Brad King is CEO at Orbion Space Technology, a company based in Houghton that has more than 40 engineers on staff, including seven who hold doctoral degrees in electric space propulsion. The University of Michigan graduate says his company is based in Michigan’s Upper Peninsula but has an impact farther than the eye can see.

“Orbion’s engineers have built space hardware that has flown to every corner of the solar system,” King said. “Hiring the best talent is what makes it possible for Orbion to succeed in fulfilling its mission and contributing to the space industry. And talent is everywhere. We just need to make sure every talented person has the opportunity to earn a college degree.”

As executive director of the University Research Corridor, an affiliation between Michigan’s top research universities — Michigan State University, the University of Michigan and Wayne State University – Britany Affolter-Caine said now is the time to tap Michigan’s budget surplus and boost funding for higher education.

The 2022 URC Economic Impact Report prepared by East Lansing-based Anderson Economic Group showed that, for every dollar that the state has invested in URC institutions, the URC has put $22 back into the state economy. The three URC universities grant nearly 12,000 degrees in high-tech areas annually, as well as nearly 13,000 degrees in high-demand areas such as business, computer science and engineering, and nearly 2,500 medical degrees.

“Those are the kinds of graduates needed to create autonomous vehicles, medical devices, better agricultural crops and solutions to the challenges our communities and businesses face today,” Affolter-Caine said. “These are the graduates Michigan must have if it wants to compete to win.”
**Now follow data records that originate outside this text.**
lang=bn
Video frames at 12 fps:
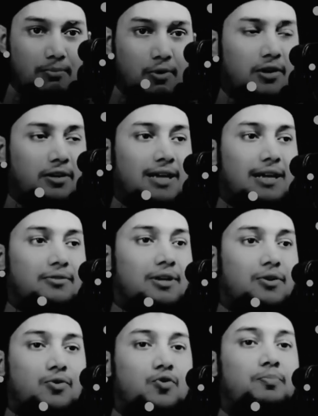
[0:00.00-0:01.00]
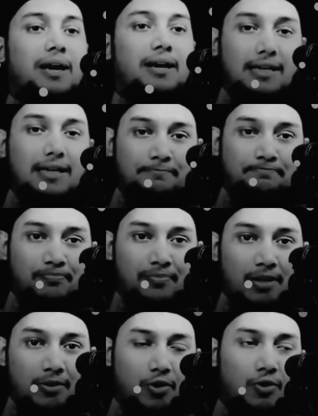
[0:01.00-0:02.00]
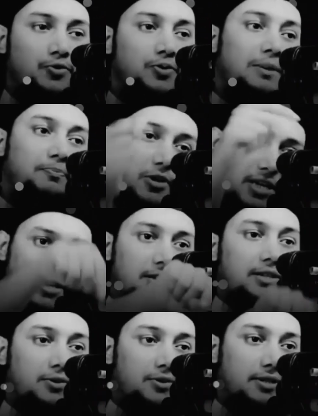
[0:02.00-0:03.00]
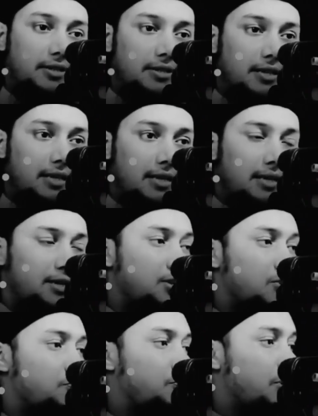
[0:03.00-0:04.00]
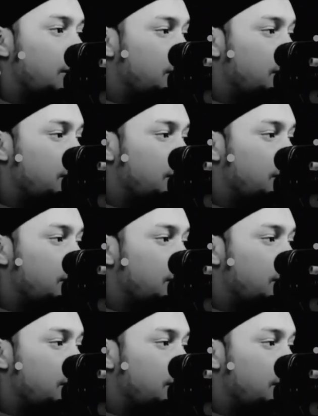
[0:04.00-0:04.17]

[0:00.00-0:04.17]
পণ দেখলে তার কোনো উপায় নাই তখন তো এই পথেই যেতে হচ্ছে নিজের উপরে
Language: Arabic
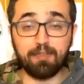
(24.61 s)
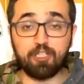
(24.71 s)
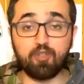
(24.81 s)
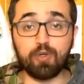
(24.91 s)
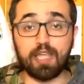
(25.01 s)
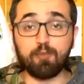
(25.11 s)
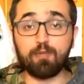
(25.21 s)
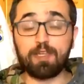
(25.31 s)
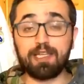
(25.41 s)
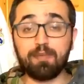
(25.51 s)
بسوريا
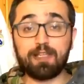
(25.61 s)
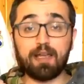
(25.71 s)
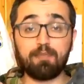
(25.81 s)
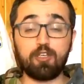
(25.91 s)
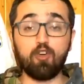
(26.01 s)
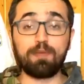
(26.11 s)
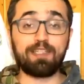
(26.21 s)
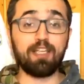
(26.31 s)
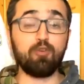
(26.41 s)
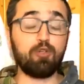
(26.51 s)
ممكن يبدا بيوم
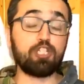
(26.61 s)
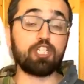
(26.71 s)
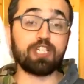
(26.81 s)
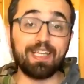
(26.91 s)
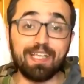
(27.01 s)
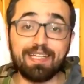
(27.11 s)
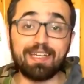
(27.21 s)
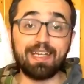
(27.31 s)
22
The three URC institutions enroll more than 139,000 students, and URC alumni account for nearly $1 out of every $5 in earnings and income statewide — $48.3 billion in fiscal year 2021. URC alumni also founded new businesses at nearly twice the national rate, contributing to the state’s economic growth.

Glenn Stevens, executive director of MICHauto, said the fast-changing auto and mobility industry needs fewer production workers and more high-tech workers every day. He noted that, if Michigan universities aren’t given the resources they need to produce these workers, Michigan companies will look elsewhere for talent.
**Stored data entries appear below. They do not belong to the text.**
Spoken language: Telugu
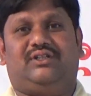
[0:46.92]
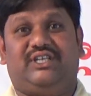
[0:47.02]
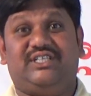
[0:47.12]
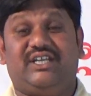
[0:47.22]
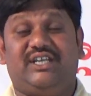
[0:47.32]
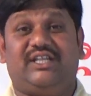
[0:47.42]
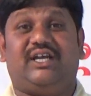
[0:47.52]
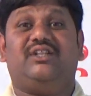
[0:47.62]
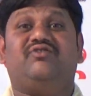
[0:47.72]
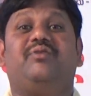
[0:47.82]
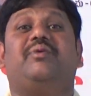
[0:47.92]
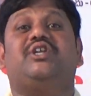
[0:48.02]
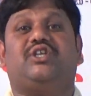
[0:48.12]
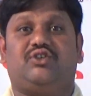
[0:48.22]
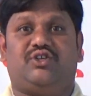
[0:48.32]
త్రిస్తరిత
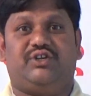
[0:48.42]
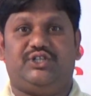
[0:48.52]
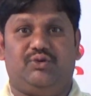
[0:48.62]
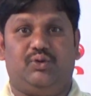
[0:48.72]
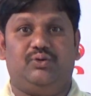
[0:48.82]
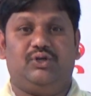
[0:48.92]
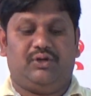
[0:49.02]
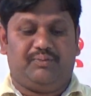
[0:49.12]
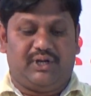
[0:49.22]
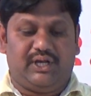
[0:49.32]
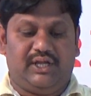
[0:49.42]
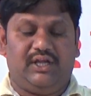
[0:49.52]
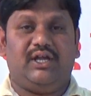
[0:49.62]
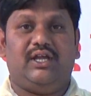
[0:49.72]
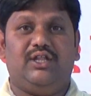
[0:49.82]
ద్విపారిశ్వాస జీవులు మరి
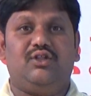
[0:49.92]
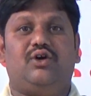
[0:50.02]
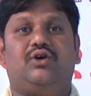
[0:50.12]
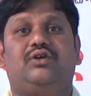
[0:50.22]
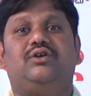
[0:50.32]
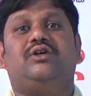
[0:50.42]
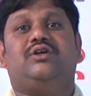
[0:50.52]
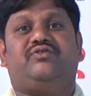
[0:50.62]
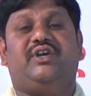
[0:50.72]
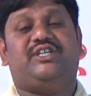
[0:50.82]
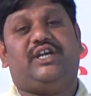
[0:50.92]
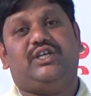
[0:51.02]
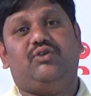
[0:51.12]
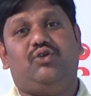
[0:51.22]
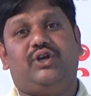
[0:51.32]
ఇందులో
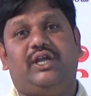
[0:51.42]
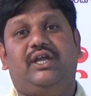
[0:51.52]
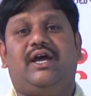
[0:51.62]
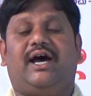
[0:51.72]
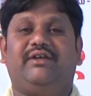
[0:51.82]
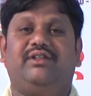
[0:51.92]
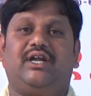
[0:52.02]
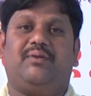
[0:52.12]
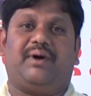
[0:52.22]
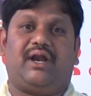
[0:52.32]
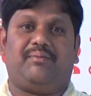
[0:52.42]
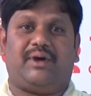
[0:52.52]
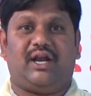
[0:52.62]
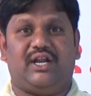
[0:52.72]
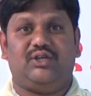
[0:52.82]
స్వేచ్ఛాజీవులు ఉన్నాయి అదేవిధంగా పర
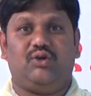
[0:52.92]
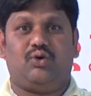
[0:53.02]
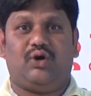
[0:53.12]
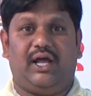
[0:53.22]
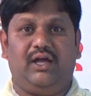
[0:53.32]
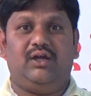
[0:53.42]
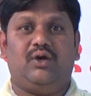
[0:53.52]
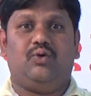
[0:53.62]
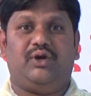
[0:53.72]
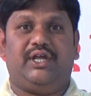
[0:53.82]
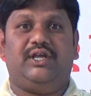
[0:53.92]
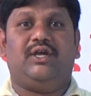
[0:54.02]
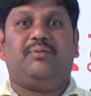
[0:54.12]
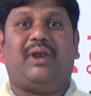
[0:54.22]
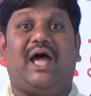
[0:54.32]
పరాణజీవులు కూడా ఉన్నాయి
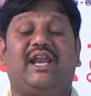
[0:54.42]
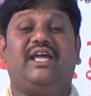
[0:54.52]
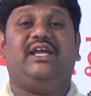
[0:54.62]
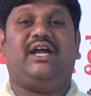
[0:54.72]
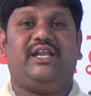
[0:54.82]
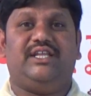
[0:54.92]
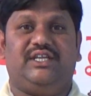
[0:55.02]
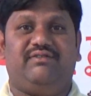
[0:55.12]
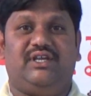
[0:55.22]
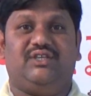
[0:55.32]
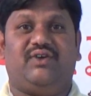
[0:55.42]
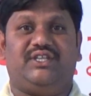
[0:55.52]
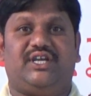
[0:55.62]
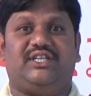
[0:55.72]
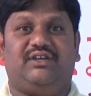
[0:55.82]
ప్లానేరియా అనే జీవి
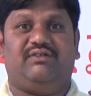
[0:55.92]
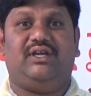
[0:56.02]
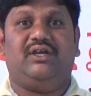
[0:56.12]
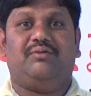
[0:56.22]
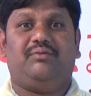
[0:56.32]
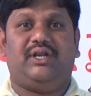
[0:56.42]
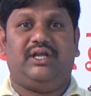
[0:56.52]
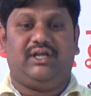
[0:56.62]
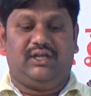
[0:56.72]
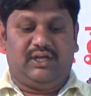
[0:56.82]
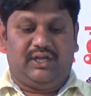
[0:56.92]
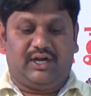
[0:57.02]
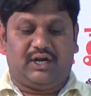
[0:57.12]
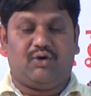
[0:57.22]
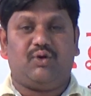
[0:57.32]
స్వేచ్ఛాజీవి మరి
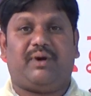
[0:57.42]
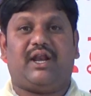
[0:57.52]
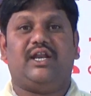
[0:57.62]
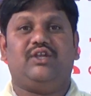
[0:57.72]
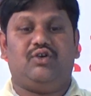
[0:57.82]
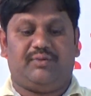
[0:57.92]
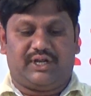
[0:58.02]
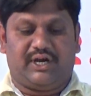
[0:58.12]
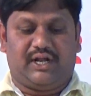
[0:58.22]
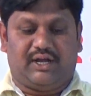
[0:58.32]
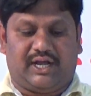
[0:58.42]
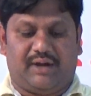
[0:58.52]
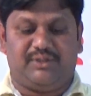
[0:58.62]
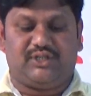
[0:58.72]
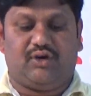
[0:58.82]
ఇక్కడ రెండు పరాణజీవులు మనకి ఇక్కడ
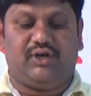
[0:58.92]
కనిపిస్తూ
“If we’re going to remain a strong auto state, we need graduates in fields such as artificial intelligence, battery science, autonomous vehicles and computer software design. Only then can we compete nationally and globally,” he said. “Substantially increasing our investment in higher education means an ever-increasing number of graduates who can fill those jobs and make Michigan a prosperous high-tech state that thrives in the economy of the 21st century.”